The Cybersecurity and Infrastructure Agency (CISA) has announced on Sept. 5 a “voluntary pledge” for K-12 education technology software developers and manufacturers to commit to creating products with a greater emphasis on cybersecurity built in.
Since Sept. 1, CISA has received six commitments from large software developers, including PowerSchool, Classlink, Clever, GG4L, Instructure, and D2L.
“We need to address K-12 cybersecurity issues at its foundation by ensuring schools and administrators have access to technology and software that is safe and secure right out of the box,” said CISA Director Jen Easterly.
By signing the pledge, developers will agree to adopt three principles. Each company will pledge to take ownership of customer security outcomes, embrace radical transparency and accountability, and lead from the top by making secure technology a priority for company leadership.
“Our pledge commitments that we made are part of our ongoing efforts to help our customers and partners mitigate cybersecurity threats,” said John Baker, CEO at D2L. “Together, we can work to protect our K-12 schools, educators, students, and their families, freeing them to focus on what matters most: teaching and learning.”
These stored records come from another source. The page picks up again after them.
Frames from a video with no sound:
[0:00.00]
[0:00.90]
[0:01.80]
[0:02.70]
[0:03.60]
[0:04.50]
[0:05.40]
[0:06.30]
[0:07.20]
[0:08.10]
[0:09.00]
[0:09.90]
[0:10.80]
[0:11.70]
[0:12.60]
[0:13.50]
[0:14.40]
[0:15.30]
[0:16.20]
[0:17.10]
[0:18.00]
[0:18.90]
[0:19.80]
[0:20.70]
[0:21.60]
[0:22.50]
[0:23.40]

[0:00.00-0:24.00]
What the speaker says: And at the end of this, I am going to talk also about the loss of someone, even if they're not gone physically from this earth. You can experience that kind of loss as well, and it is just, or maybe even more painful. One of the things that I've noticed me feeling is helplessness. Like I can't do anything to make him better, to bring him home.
“The pledge includes specific, publicly measurable outcomes that the companies are committing to as they develop their roadmaps toward adhering to Secure by Design principles,” stated the press release.
As part of this new pledge, CISA is insisting on more software developers and manufacturers to sign the pledge.
“I want to thank Classlink, Clever, D2L, GG4L, Instructure, and PowerSchool who have already signed this pledge, and for their leadership in this area,” stated Easterly.
“We need all K-12 software manufacturers to help us improve cybersecurity for the education sector by committing to prioritize security as a critical element of product development,” stated Easterly.